Ballard surprisingly said “No,” saying current Peterson administration department heads or deputies might be asked to stay on.

It’s unrealistic top Peterson appointees would stay after Dick Clark says it’s midnight. Ballard’s answer was a sign of how much he has to do, in so little time.

Before Julia Carson’s stunning announcement, state Rep. Jon Elrod, who became a state representative last year by an eight-vote margin, now wants Julia’s seat. But when I asked him where he stood on a major campaign issue — Iraq — Elrod lamely said he “still is studying the issue.”

Virtually every American has an opinion on Iraq, including every Republican (and Democratic) candidate for president and Congress. Elrod’s naivete on one of the 2008 campaign’s defining issues is stunning. Elrod’s gonna have to be much better prepared if he expects this district to take his campaign seriously.

The maligned political pollster Dr. Ann Selzer is back with new polls showing Gov.
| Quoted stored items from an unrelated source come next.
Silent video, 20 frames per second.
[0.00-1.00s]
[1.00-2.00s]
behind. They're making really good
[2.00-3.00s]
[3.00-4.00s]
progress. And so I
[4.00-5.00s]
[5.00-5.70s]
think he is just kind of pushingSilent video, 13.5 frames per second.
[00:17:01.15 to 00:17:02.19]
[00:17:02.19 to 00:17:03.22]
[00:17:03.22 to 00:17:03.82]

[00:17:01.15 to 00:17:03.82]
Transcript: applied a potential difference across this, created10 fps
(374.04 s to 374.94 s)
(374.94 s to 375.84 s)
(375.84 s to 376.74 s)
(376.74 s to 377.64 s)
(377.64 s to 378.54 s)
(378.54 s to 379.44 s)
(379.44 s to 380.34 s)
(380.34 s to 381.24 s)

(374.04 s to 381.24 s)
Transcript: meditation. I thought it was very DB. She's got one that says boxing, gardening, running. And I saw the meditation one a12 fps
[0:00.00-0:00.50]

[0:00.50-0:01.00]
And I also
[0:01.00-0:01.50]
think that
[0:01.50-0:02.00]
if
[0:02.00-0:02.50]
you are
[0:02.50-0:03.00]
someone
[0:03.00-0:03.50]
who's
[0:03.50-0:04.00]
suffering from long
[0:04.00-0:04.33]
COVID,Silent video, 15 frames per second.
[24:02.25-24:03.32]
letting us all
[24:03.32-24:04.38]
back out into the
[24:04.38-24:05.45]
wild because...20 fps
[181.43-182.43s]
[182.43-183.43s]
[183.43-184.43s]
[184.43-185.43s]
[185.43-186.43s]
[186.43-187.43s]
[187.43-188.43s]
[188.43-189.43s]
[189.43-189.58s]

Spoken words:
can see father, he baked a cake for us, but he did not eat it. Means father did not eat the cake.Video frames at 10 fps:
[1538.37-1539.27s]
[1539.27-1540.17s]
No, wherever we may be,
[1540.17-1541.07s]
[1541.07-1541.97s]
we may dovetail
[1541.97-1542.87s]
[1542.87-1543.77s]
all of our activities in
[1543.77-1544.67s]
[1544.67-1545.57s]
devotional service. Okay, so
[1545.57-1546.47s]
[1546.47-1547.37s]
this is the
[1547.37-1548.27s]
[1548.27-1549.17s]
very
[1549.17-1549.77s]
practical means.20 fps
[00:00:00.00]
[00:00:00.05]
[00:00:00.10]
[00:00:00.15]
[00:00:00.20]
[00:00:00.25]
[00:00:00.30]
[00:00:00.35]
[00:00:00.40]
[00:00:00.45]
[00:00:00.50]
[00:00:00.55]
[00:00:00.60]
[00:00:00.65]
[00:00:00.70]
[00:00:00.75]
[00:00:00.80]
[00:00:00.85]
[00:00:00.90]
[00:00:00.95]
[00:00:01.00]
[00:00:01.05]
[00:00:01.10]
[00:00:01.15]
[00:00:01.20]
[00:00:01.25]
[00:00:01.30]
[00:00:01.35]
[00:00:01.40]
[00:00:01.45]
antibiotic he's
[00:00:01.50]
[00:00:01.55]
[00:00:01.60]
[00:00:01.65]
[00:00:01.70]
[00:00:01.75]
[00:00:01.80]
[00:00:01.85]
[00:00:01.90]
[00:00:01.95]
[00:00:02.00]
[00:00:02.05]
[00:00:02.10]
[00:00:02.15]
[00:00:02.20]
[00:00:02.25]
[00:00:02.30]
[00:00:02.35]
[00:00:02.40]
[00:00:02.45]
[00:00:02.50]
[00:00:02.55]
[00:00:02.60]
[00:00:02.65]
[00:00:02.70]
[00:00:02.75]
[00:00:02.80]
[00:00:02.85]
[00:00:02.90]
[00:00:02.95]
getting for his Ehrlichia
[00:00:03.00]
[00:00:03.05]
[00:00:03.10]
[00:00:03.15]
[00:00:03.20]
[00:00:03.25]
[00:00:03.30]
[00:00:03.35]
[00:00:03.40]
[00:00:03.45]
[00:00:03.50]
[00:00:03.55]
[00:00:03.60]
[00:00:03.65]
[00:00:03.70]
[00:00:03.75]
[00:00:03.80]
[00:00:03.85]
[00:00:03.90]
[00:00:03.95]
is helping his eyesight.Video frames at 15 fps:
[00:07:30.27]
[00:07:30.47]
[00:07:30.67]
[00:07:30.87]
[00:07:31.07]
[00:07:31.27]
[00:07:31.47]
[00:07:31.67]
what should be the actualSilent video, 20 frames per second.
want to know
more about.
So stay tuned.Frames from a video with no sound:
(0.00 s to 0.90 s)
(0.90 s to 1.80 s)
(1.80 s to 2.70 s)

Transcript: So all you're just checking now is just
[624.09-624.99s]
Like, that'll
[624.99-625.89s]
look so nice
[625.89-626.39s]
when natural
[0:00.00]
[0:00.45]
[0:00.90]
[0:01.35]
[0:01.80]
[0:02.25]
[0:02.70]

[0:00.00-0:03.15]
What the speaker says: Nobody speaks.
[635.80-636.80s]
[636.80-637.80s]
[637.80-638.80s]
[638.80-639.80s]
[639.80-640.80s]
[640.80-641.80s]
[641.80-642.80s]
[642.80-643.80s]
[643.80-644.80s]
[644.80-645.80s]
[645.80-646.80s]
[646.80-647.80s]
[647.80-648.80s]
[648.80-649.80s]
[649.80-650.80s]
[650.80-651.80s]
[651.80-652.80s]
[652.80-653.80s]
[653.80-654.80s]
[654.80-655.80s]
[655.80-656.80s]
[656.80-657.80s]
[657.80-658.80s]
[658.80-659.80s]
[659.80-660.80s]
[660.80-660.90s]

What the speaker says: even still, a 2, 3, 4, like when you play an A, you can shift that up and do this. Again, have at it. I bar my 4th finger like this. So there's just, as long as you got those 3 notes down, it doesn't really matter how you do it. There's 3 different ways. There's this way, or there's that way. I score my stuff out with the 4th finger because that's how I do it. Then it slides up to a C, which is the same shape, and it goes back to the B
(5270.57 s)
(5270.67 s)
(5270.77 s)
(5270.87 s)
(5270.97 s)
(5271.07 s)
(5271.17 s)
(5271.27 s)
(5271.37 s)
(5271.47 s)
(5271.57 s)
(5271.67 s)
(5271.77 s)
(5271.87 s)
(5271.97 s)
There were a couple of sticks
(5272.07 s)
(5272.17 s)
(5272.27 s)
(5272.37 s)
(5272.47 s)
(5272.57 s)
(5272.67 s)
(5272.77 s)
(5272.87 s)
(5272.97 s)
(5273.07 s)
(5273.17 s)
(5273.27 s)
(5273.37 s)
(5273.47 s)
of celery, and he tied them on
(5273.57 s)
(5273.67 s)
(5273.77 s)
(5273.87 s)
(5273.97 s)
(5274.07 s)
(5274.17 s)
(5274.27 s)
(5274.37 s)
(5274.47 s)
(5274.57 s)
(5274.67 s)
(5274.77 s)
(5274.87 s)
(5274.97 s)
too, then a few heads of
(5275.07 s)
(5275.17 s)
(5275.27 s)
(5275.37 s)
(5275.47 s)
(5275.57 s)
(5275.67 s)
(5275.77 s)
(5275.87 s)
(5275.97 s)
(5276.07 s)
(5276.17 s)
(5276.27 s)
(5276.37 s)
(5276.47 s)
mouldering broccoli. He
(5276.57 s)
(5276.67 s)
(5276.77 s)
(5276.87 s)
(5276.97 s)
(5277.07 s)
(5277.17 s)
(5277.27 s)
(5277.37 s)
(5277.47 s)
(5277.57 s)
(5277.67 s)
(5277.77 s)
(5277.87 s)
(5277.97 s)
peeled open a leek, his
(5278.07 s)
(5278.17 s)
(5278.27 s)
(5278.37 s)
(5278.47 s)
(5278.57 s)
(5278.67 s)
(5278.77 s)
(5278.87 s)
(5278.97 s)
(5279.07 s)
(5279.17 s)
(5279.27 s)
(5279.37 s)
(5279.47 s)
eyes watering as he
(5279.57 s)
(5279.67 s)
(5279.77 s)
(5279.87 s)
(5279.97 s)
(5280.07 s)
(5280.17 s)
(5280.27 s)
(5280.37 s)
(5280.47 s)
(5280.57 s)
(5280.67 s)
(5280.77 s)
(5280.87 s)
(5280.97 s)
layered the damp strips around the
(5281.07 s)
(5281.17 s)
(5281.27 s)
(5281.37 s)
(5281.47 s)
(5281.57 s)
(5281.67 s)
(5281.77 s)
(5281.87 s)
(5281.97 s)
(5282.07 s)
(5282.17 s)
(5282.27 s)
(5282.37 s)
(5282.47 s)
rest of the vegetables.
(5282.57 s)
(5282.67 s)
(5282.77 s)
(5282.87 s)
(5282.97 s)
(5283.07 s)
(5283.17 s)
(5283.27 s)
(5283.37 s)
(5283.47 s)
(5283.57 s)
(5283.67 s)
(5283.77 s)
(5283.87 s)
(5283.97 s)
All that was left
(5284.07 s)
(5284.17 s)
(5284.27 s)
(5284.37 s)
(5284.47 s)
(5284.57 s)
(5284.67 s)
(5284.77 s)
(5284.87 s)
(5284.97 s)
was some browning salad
Mitch Daniels in deep trouble. But, the surprise in Selzer’s latest Indianapolis Star/WTHR/Channel 13 poll is that after condemning me for daring to criticize her polling methods, Selzer’s adopted one of my recommendations.

Nearly four years ago, in a meeting with WTHR’s news director, top Star editors and Selzer, I told her that the solution to her chronic undersampling of Blacks was statistically weighting the Blacks sampled to reflect the actual percentage of Blacks in Indiana. Statistical weighting is a valid statistical procedure used by numerous top research and polling companies.

“I don’t believe in weighting, it’s not valid,” Selzer coldly said.

Selzer’s now’s had a Damascus Road conversion on statistical weighting, as her latest polls were weighted “to reflect the 8 percent of the Hoosier population who are 18 and older and Black, based on Census estimates from the 2006 American Community Survey.”